Aim of the task:
Copy every entry below verbatim, except for images.
::: Source material
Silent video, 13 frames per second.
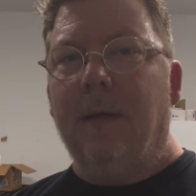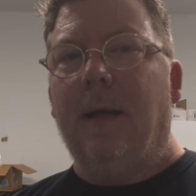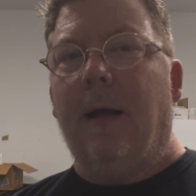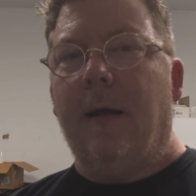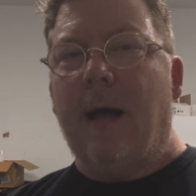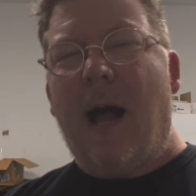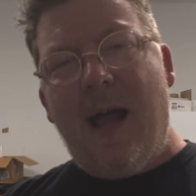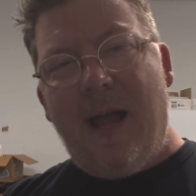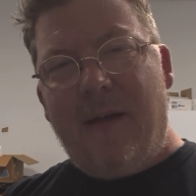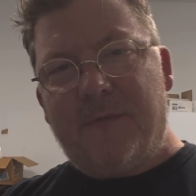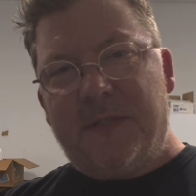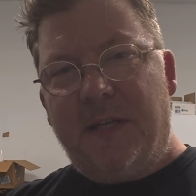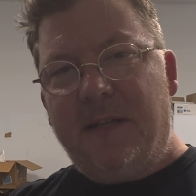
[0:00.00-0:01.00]
I
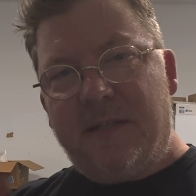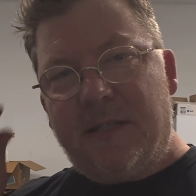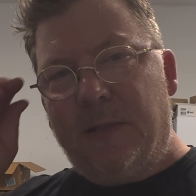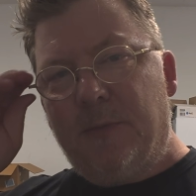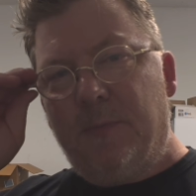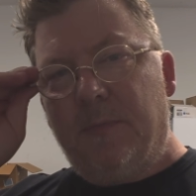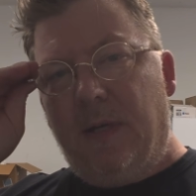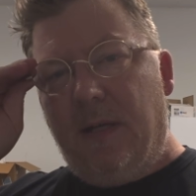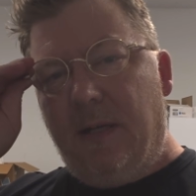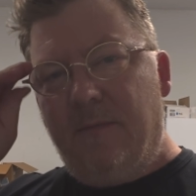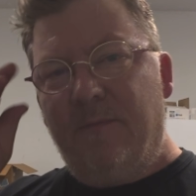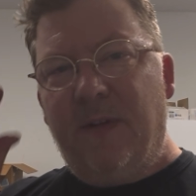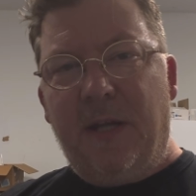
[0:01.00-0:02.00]
have seen some
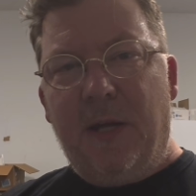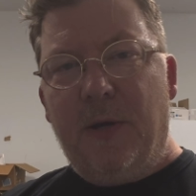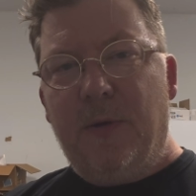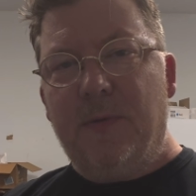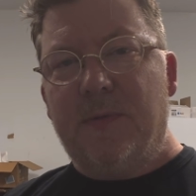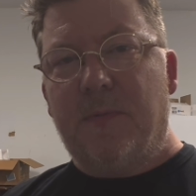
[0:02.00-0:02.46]
videos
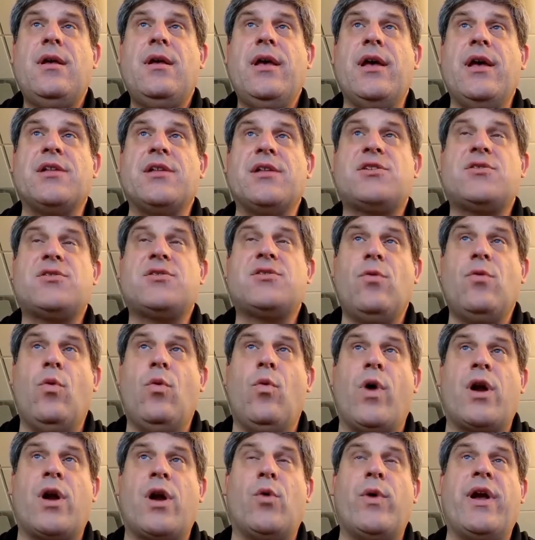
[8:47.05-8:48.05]
It's
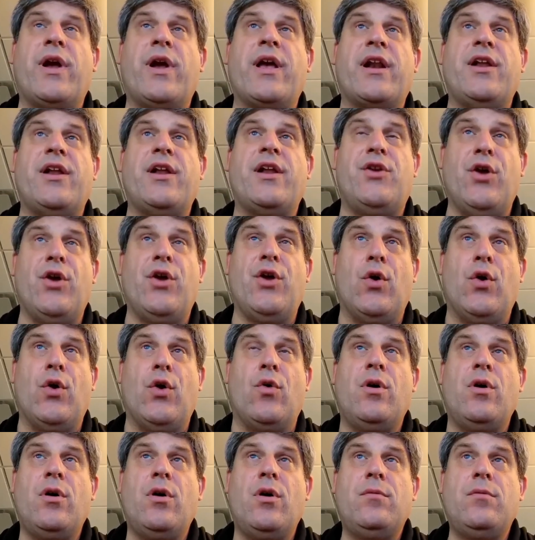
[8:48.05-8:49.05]
what are we going to
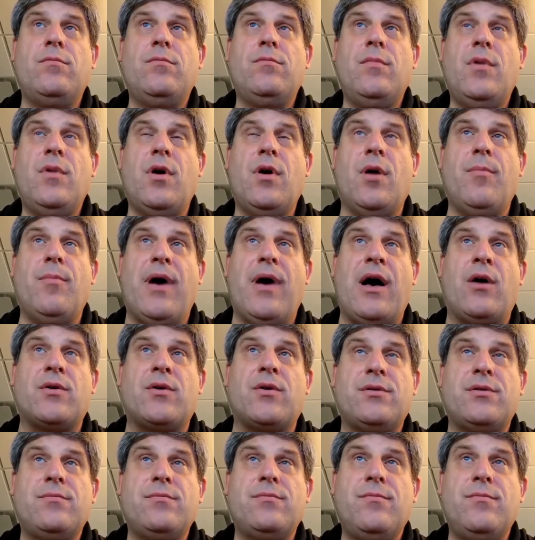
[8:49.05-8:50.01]
do about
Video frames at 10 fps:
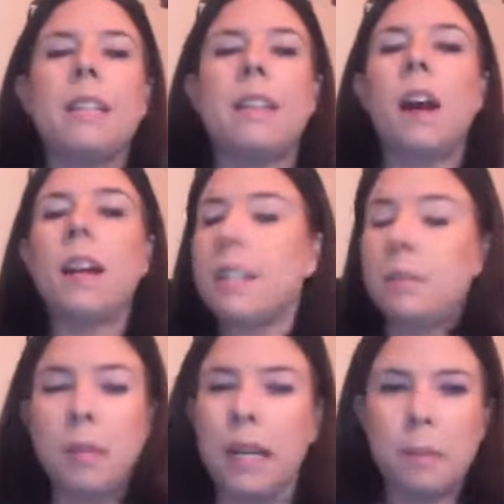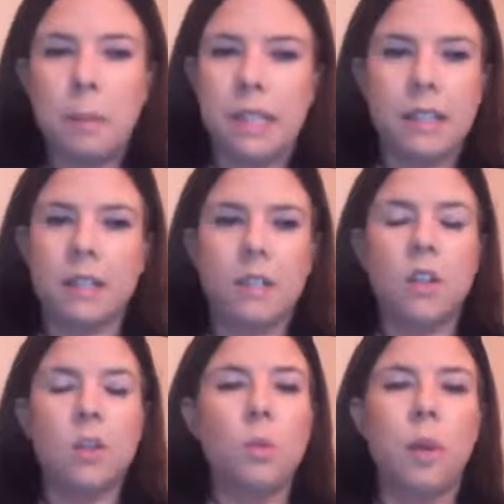is that I didn't build a business
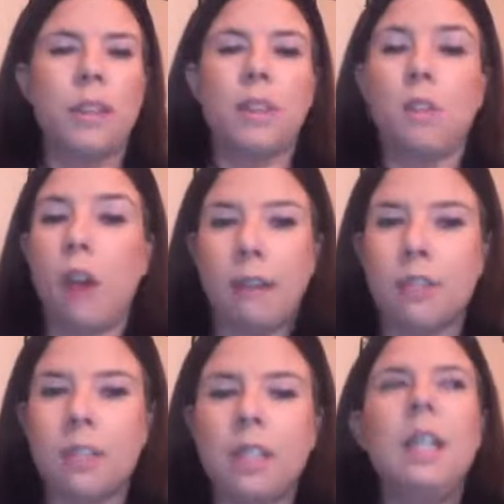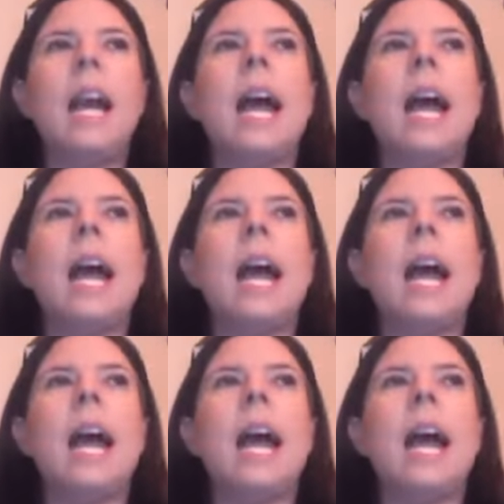to do with craft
::::::
Answer to this exercise:
Silent video, 13 frames per second.
[0:00.00-0:01.00]
I
[0:01.00-0:02.00]
have seen some
[0:02.00-0:02.46]
videos
[8:47.05-8:48.05]
It's
[8:48.05-8:49.05]
what are we going to
[8:49.05-8:50.01]
do about
Video frames at 10 fps:
is that I didn't build a business
to do with craft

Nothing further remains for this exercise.